僕はその場から誰もいなくなった後もただ立っていた。特別な熱を持たなかったジョシュアの眼差し。村に帰郷して早々にあの三人組に囲まれた時の事を思い出す。今度はジョシュアは僕をかばってはくれなかった。
「うう うう ううぅ」
違うんだ、僕は、ドロシーを。ドロシーを探していたんだ。世界を崩壊させないために、世界中を、世界中を探していたんだよ。世界を守っていた。世界を探していた。世界を、世界を、世界のため、世界を、ドロシーを、世界を。
どれだけ心の中で繰り返しても胸の嵐が去ってくれない。僕の力でめいっぱい抑えているのに今にも内側から張り裂けそうで。血をぶちまけて世界中を汚してしまいそうで。眉をひそめて通り過ぎられる肉片として散らばってしまいそうで。
「あああああああああああああああああああああ!!!」
誰か、誰か聞いてくれ僕の話を! 苦しみを! 葛藤を、悩みを、張り裂けそうな痛みを!

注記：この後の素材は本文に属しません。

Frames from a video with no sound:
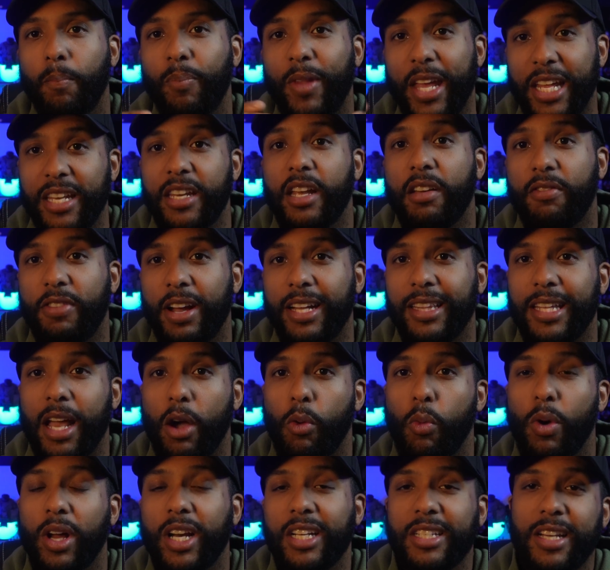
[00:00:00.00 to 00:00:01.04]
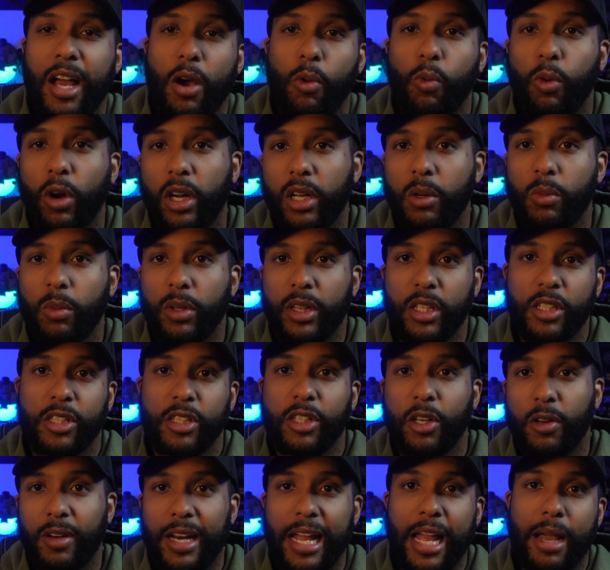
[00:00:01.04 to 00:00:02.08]
in the event that one is not working with a
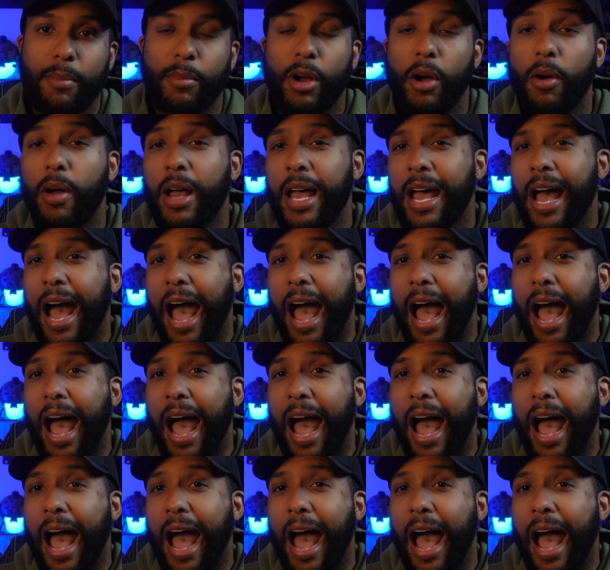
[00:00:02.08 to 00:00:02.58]
certain ammo.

誰もいない! 誰も聞いてくれない! 僕が誰にも言っていないから、話せる人間など誰もいない!
「誰か! 誰か! 誰か、誰か、誰か……!」
気付けば走り出していた。コンマ数秒も経たない内に村内をすり抜け孤児院へと戻り、中を駆け抜け自室のドアを閉める。カバンの中の白金貨を床にぶちまけ、棚の中のしけった菓子や干し肉、変色した紅茶の茶葉をかき集める。
「聞いて……! 聞いてくれ……! 聞いて……! 僕の話を……!」
窓から飛び降り、着地ざまに地面を蹴って走り出す。裏で遊んでいた子供たちが驚く顔を尻目に目指す先もあやふやに闇雲に足を動かしていく。早く抜けろ! ノウィンを抜けて、空を飛んで、世界を股にかけて、ドロシーをかき分けて、それで、僕は、僕は……!
( 追放されろ、俺たちの絆から )
ぴたりと足が止まる。
嵐のように駆け巡る視界が消え、僕は村の中心にいる。近付いた夕刻を知らせるようにあちらこちらで人が建物を出入りする。料理の匂いと鉄を打つ音が村の何処かからしている。
「もうずっと前から、僕は 絆の外にいたんだ な」
仕事終わりの談笑の声に目指した改革の成功が見える。上手く回り始めた村の営みの中で村民一人一人が自分の足で立って歩いている。ぼそぼそと垂れ流されるような僕の言葉を誰も聞いてない。
「もうやめよう、全部」
うつむいた顔に無理矢理前を見せる。誰も聞いていなくてもただ自分自身が聞くために声に出す。視界の端を歩くのは見知った村民だけ。ここには命がある。前を見据えて歩き続けてきた村民たちの命が。
「やめよう。全部、全部」
ノウィンのために生きよう。きっとこれからずっと絆の中に入れなくても、彼らの手助けをしよう。外側からただ想っていよう。そのために必要な事以外はもういい。 もういい、全て、 全て
「殺そう 魔物を」
肌が凍えそうな音が口から零れ落ちた。
僕は今ここに間違いなく一人だった。そうでないと錯覚したりそうでない未来を想像するようなものは必要なかった。それらはノウィンとは関係が無かった。
罪人は眠らない。夢はいらない。
僕はゴミのつまった鞄を捨て、その場から飛び立った。冷たい風が表皮を削っていく。何も持たずに台地を目指すのは初めてだった。